■ **DATA TO EXAMINE**:
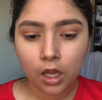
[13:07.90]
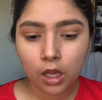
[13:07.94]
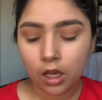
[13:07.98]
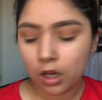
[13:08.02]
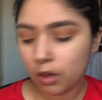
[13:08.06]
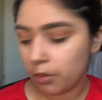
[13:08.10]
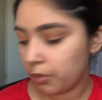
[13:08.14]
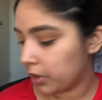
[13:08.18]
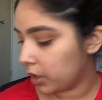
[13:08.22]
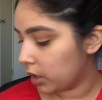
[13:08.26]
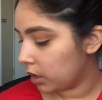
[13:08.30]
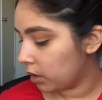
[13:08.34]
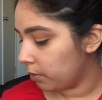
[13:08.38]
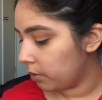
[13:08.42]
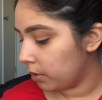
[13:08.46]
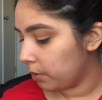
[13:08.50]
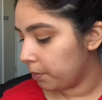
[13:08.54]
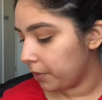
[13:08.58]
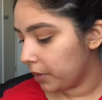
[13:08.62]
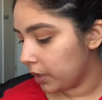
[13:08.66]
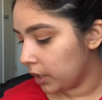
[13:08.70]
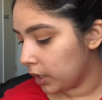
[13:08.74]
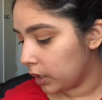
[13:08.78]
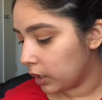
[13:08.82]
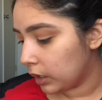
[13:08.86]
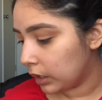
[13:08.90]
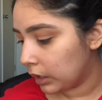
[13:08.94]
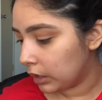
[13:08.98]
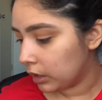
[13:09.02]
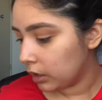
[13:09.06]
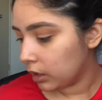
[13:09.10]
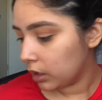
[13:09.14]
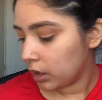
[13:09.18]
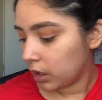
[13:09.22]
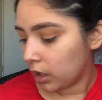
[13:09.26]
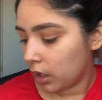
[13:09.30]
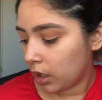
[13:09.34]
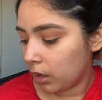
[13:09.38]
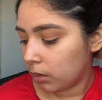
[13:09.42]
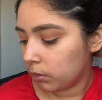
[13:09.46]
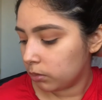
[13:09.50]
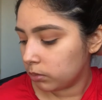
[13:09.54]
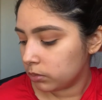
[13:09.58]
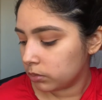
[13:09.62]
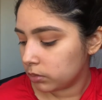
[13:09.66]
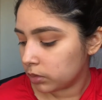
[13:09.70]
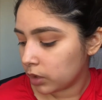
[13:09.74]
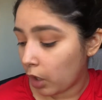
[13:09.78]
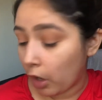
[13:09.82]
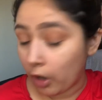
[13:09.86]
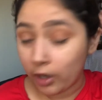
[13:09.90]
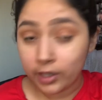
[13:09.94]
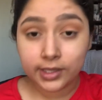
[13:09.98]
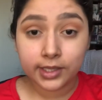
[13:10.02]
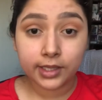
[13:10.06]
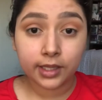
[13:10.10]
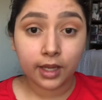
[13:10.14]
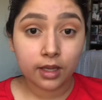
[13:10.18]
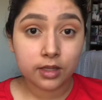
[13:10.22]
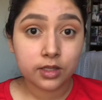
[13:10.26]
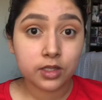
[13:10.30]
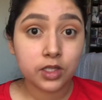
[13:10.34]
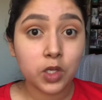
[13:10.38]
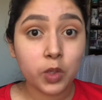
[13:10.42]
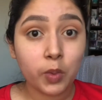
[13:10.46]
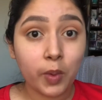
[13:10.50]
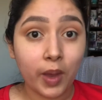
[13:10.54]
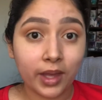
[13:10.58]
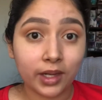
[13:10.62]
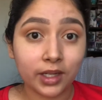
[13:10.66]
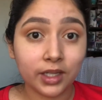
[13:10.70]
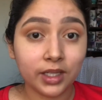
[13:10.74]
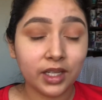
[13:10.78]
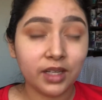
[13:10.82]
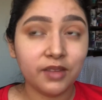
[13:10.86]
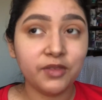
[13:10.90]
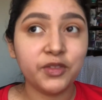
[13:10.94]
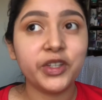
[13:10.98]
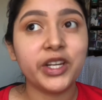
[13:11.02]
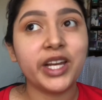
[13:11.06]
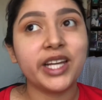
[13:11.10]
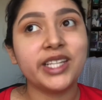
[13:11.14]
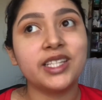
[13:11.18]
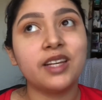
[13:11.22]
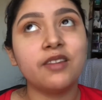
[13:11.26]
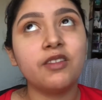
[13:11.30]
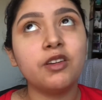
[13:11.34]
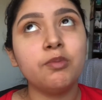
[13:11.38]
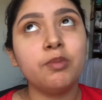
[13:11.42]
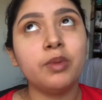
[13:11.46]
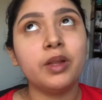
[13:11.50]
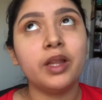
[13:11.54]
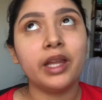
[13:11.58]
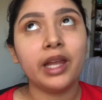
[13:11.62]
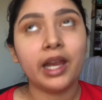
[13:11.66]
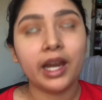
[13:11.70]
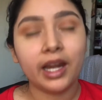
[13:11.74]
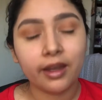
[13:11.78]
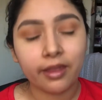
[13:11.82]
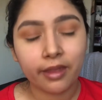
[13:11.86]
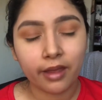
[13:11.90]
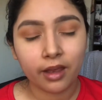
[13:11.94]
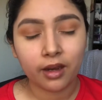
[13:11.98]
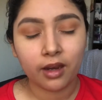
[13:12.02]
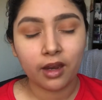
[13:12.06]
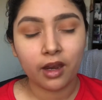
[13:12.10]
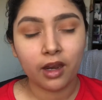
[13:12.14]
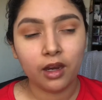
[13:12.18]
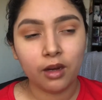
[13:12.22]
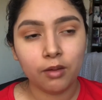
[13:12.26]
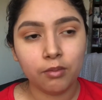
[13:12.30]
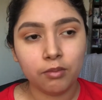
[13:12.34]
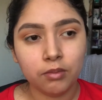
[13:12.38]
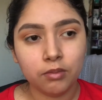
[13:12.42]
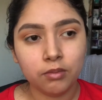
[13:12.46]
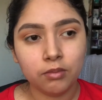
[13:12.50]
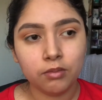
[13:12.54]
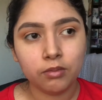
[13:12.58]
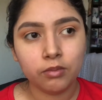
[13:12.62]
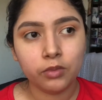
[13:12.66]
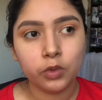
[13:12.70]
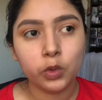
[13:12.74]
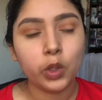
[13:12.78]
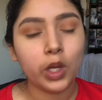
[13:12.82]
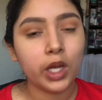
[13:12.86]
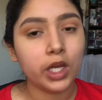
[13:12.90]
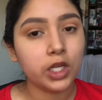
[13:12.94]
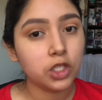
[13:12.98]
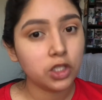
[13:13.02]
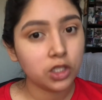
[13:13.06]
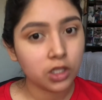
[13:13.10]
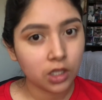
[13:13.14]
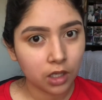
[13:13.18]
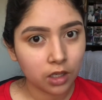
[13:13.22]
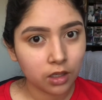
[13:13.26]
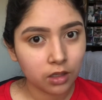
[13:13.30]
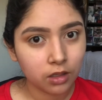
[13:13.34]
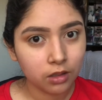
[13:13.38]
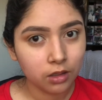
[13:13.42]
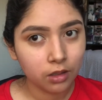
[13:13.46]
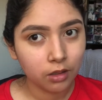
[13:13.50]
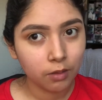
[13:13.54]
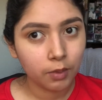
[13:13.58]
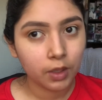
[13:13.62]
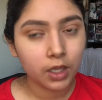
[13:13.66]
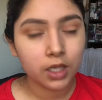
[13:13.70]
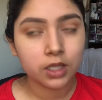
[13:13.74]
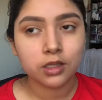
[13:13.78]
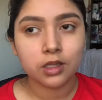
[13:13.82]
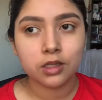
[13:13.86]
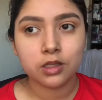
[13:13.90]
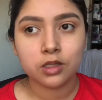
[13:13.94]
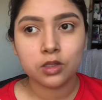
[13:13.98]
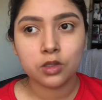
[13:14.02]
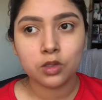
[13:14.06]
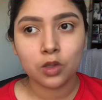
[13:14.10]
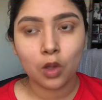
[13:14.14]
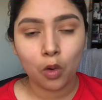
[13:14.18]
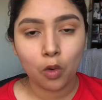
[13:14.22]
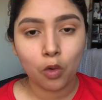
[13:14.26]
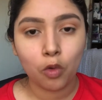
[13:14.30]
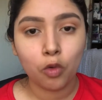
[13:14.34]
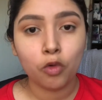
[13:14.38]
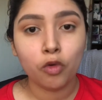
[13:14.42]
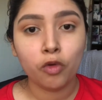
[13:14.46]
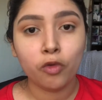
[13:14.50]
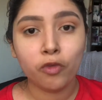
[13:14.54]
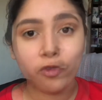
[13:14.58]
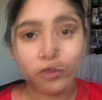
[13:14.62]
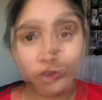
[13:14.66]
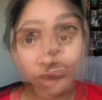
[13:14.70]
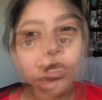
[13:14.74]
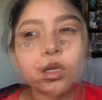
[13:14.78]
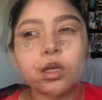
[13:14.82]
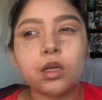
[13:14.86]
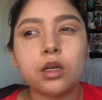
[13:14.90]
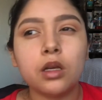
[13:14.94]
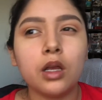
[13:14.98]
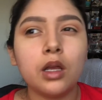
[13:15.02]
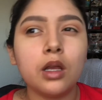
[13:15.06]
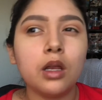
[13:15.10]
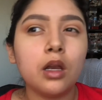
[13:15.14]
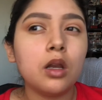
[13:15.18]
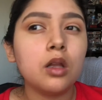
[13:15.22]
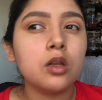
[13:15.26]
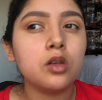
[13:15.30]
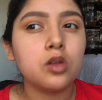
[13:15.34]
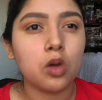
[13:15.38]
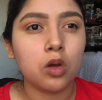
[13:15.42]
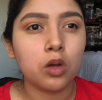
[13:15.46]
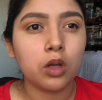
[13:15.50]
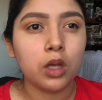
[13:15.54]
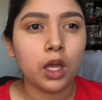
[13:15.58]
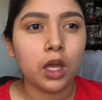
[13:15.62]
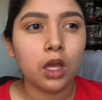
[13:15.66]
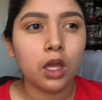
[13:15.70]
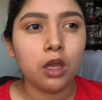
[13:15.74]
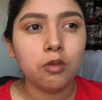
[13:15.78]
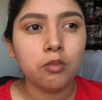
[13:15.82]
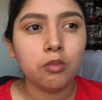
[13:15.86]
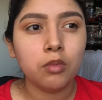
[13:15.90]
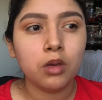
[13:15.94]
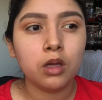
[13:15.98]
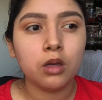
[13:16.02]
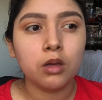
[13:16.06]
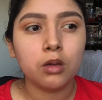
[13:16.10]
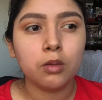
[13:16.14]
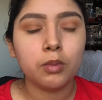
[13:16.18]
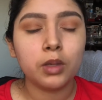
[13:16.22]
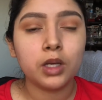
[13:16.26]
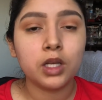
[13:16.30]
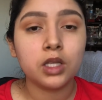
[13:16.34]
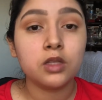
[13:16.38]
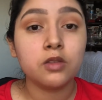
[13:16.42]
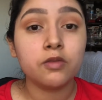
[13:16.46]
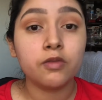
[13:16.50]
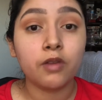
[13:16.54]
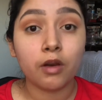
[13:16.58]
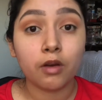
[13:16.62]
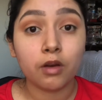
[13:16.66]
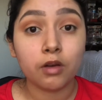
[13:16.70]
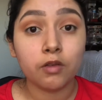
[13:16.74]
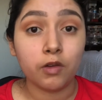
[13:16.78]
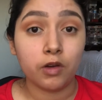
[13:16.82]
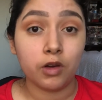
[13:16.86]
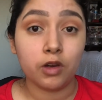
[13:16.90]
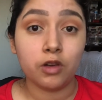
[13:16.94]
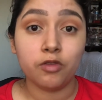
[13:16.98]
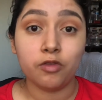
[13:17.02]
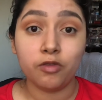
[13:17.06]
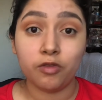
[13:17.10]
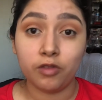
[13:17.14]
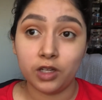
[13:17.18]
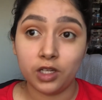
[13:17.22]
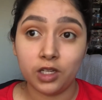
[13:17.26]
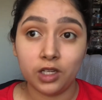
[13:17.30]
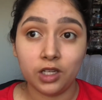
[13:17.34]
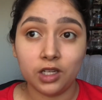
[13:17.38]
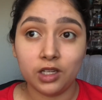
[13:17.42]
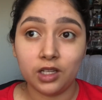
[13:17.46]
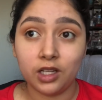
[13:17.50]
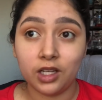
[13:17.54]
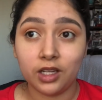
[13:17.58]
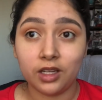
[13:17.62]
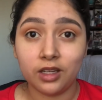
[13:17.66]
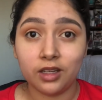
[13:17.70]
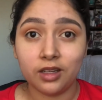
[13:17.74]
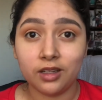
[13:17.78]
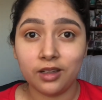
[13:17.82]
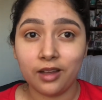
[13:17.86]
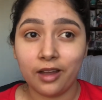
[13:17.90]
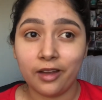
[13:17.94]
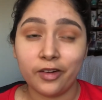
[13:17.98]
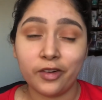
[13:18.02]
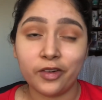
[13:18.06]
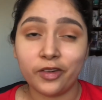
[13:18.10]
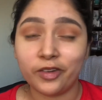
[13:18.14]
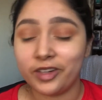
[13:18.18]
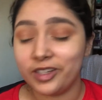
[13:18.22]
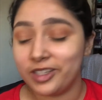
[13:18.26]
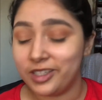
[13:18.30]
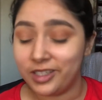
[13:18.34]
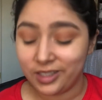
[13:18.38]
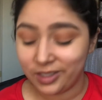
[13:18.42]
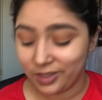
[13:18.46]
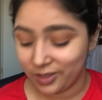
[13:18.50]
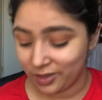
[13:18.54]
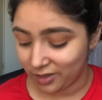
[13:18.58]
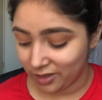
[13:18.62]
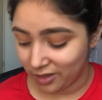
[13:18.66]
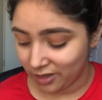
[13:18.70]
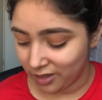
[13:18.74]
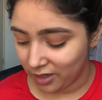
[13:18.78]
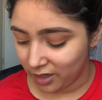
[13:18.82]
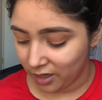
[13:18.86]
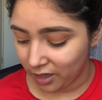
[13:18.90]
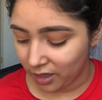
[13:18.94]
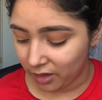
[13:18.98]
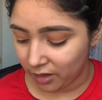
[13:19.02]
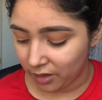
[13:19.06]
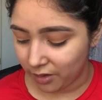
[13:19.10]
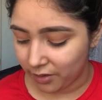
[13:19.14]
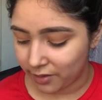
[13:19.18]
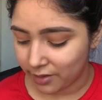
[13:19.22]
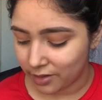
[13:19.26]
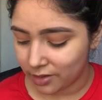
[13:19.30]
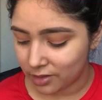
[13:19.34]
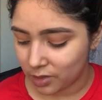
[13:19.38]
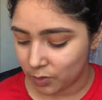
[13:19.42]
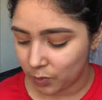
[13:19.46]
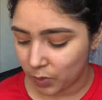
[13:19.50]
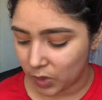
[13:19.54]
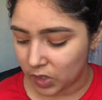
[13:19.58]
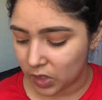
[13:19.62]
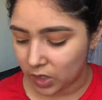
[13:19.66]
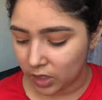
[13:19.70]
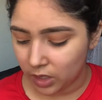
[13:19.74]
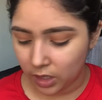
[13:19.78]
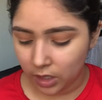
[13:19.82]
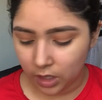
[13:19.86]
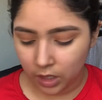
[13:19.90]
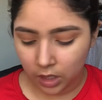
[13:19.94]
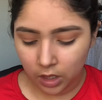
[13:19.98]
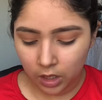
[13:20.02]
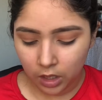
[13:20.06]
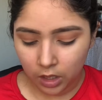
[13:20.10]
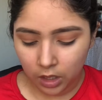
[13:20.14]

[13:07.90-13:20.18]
and we're gonna be playing Cards Against Humanity. If you guys haven't played that game, you guys should, because it's so fun. It's like an adult game, but it's very, very funny. Like, I don't know, it's just hilarious, especially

■ **WHAT YOU NEED TO DO**:
Keeping the pictures out, print the entries above exactly as written.

■ **EXPECTED ANSWER**:
[13:07.90]
[13:07.94]
[13:07.98]
[13:08.02]
[13:08.06]
[13:08.10]
[13:08.14]
[13:08.18]
[13:08.22]
[13:08.26]
[13:08.30]
[13:08.34]
[13:08.38]
[13:08.42]
[13:08.46]
[13:08.50]
[13:08.54]
[13:08.58]
[13:08.62]
[13:08.66]
[13:08.70]
[13:08.74]
[13:08.78]
[13:08.82]
[13:08.86]
[13:08.90]
[13:08.94]
[13:08.98]
[13:09.02]
[13:09.06]
[13:09.10]
[13:09.14]
[13:09.18]
[13:09.22]
[13:09.26]
[13:09.30]
[13:09.34]
[13:09.38]
[13:09.42]
[13:09.46]
[13:09.50]
[13:09.54]
[13:09.58]
[13:09.62]
[13:09.66]
[13:09.70]
[13:09.74]
[13:09.78]
[13:09.82]
[13:09.86]
[13:09.90]
[13:09.94]
[13:09.98]
[13:10.02]
[13:10.06]
[13:10.10]
[13:10.14]
[13:10.18]
[13:10.22]
[13:10.26]
[13:10.30]
[13:10.34]
[13:10.38]
[13:10.42]
[13:10.46]
[13:10.50]
[13:10.54]
[13:10.58]
[13:10.62]
[13:10.66]
[13:10.70]
[13:10.74]
[13:10.78]
[13:10.82]
[13:10.86]
[13:10.90]
[13:10.94]
[13:10.98]
[13:11.02]
[13:11.06]
[13:11.10]
[13:11.14]
[13:11.18]
[13:11.22]
[13:11.26]
[13:11.30]
[13:11.34]
[13:11.38]
[13:11.42]
[13:11.46]
[13:11.50]
[13:11.54]
[13:11.58]
[13:11.62]
[13:11.66]
[13:11.70]
[13:11.74]
[13:11.78]
[13:11.82]
[13:11.86]
[13:11.90]
[13:11.94]
[13:11.98]
[13:12.02]
[13:12.06]
[13:12.10]
[13:12.14]
[13:12.18]
[13:12.22]
[13:12.26]
[13:12.30]
[13:12.34]
[13:12.38]
[13:12.42]
[13:12.46]
[13:12.50]
[13:12.54]
[13:12.58]
[13:12.62]
[13:12.66]
[13:12.70]
[13:12.74]
[13:12.78]
[13:12.82]
[13:12.86]
[13:12.90]
[13:12.94]
[13:12.98]
[13:13.02]
[13:13.06]
[13:13.10]
[13:13.14]
[13:13.18]
[13:13.22]
[13:13.26]
[13:13.30]
[13:13.34]
[13:13.38]
[13:13.42]
[13:13.46]
[13:13.50]
[13:13.54]
[13:13.58]
[13:13.62]
[13:13.66]
[13:13.70]
[13:13.74]
[13:13.78]
[13:13.82]
[13:13.86]
[13:13.90]
[13:13.94]
[13:13.98]
[13:14.02]
[13:14.06]
[13:14.10]
[13:14.14]
[13:14.18]
[13:14.22]
[13:14.26]
[13:14.30]
[13:14.34]
[13:14.38]
[13:14.42]
[13:14.46]
[13:14.50]
[13:14.54]
[13:14.58]
[13:14.62]
[13:14.66]
[13:14.70]
[13:14.74]
[13:14.78]
[13:14.82]
[13:14.86]
[13:14.90]
[13:14.94]
[13:14.98]
[13:15.02]
[13:15.06]
[13:15.10]
[13:15.14]
[13:15.18]
[13:15.22]
[13:15.26]
[13:15.30]
[13:15.34]
[13:15.38]
[13:15.42]
[13:15.46]
[13:15.50]
[13:15.54]
[13:15.58]
[13:15.62]
[13:15.66]
[13:15.70]
[13:15.74]
[13:15.78]
[13:15.82]
[13:15.86]
[13:15.90]
[13:15.94]
[13:15.98]
[13:16.02]
[13:16.06]
[13:16.10]
[13:16.14]
[13:16.18]
[13:16.22]
[13:16.26]
[13:16.30]
[13:16.34]
[13:16.38]
[13:16.42]
[13:16.46]
[13:16.50]
[13:16.54]
[13:16.58]
[13:16.62]
[13:16.66]
[13:16.70]
[13:16.74]
[13:16.78]
[13:16.82]
[13:16.86]
[13:16.90]
[13:16.94]
[13:16.98]
[13:17.02]
[13:17.06]
[13:17.10]
[13:17.14]
[13:17.18]
[13:17.22]
[13:17.26]
[13:17.30]
[13:17.34]
[13:17.38]
[13:17.42]
[13:17.46]
[13:17.50]
[13:17.54]
[13:17.58]
[13:17.62]
[13:17.66]
[13:17.70]
[13:17.74]
[13:17.78]
[13:17.82]
[13:17.86]
[13:17.90]
[13:17.94]
[13:17.98]
[13:18.02]
[13:18.06]
[13:18.10]
[13:18.14]
[13:18.18]
[13:18.22]
[13:18.26]
[13:18.30]
[13:18.34]
[13:18.38]
[13:18.42]
[13:18.46]
[13:18.50]
[13:18.54]
[13:18.58]
[13:18.62]
[13:18.66]
[13:18.70]
[13:18.74]
[13:18.78]
[13:18.82]
[13:18.86]
[13:18.90]
[13:18.94]
[13:18.98]
[13:19.02]
[13:19.06]
[13:19.10]
[13:19.14]
[13:19.18]
[13:19.22]
[13:19.26]
[13:19.30]
[13:19.34]
[13:19.38]
[13:19.42]
[13:19.46]
[13:19.50]
[13:19.54]
[13:19.58]
[13:19.62]
[13:19.66]
[13:19.70]
[13:19.74]
[13:19.78]
[13:19.82]
[13:19.86]
[13:19.90]
[13:19.94]
[13:19.98]
[13:20.02]
[13:20.06]
[13:20.10]
[13:20.14]

[13:07.90-13:20.18]
and we're gonna be playing Cards Against Humanity. If you guys haven't played that game, you guys should, because it's so fun. It's like an adult game, but it's very, very funny. Like, I don't know, it's just hilarious, especially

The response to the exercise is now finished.